Source tissue for ASCs is simple to obtain through liposuction (compared to bone marrow stem cells), and it can be collected in large amounts and can be expanded in vitro [30]. However, patients with long-standing CD lose weight due to malnutrition, which may make it difficult to obtain sufficient fat tissue. If the appropriate patient is selected based on general condition and physical examination, allogenic ASCs have the advantage of being obtainable in sufficient numbers.

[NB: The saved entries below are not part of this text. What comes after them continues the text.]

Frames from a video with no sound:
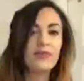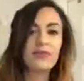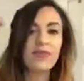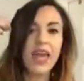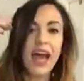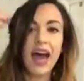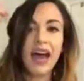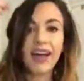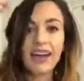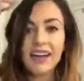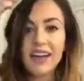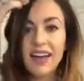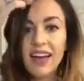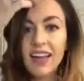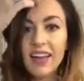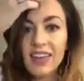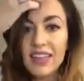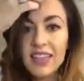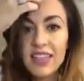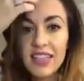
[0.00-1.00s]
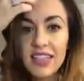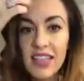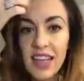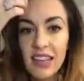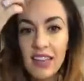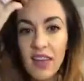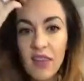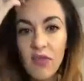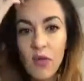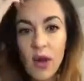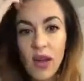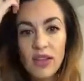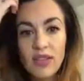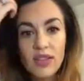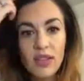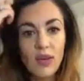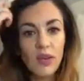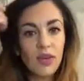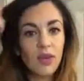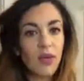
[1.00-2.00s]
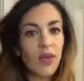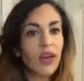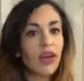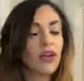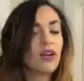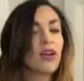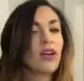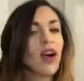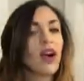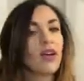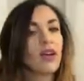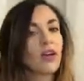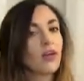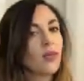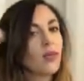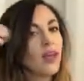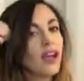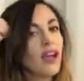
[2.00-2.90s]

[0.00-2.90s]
Yeah, Ellen says, I love wands, only way I curl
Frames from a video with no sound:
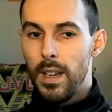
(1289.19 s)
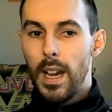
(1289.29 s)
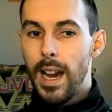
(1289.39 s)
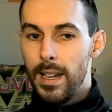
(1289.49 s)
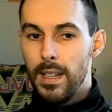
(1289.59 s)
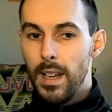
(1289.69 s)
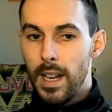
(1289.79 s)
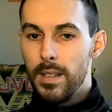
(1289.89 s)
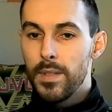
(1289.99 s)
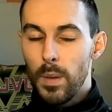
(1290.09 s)
And
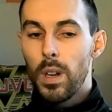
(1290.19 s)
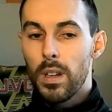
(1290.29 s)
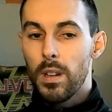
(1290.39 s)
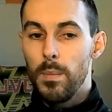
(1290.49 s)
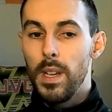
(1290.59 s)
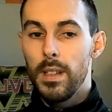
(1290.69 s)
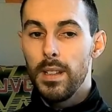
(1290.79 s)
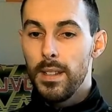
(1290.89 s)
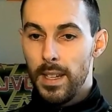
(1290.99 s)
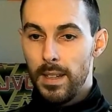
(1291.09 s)
if they want to commit,
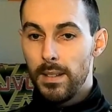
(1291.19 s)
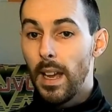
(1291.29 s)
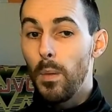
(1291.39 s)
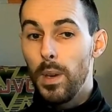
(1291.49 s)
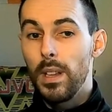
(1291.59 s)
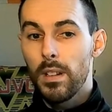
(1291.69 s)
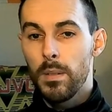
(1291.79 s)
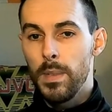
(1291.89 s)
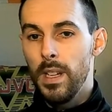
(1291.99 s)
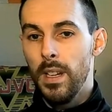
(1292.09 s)
they will
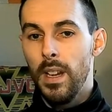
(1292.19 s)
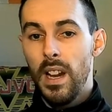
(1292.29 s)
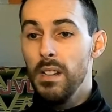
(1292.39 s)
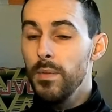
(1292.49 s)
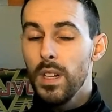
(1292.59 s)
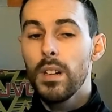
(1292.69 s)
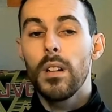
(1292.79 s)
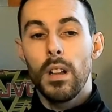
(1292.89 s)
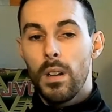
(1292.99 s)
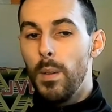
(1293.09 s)
commit. And if not,
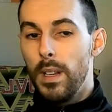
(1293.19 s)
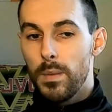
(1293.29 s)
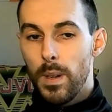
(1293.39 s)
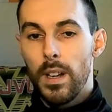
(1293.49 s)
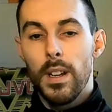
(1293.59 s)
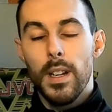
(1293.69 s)
I'll go elsewhere.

One of the limitations of this study was that a small number of patients was used. This was because patients had to be carefully selected for ASC treatment. Also, it was not easy to obtain patients' or their parents' consent for this emerging therapy. For the same reason, we did not identify any randomized controlled studies and it is unlikely that any will be initiated in the near future, although larger-scale retrospective studies on pediatric CD fistulae are more feasible options that would provide valuable information considering the promising results of current studies.

In conclusion, ASC treatment might be an effective and well-tolerated therapeutic option in pediatric patients with refractory CD complex fistulae who did not respond to conventional treatments. Considering that perianal disease is more common and severe in patients with pediatric CD, it would be better to consider ASCs as a therapeutic option with proper indications. However, larger studies are needed to evaluate its effects, which should determine standardized protocols in children.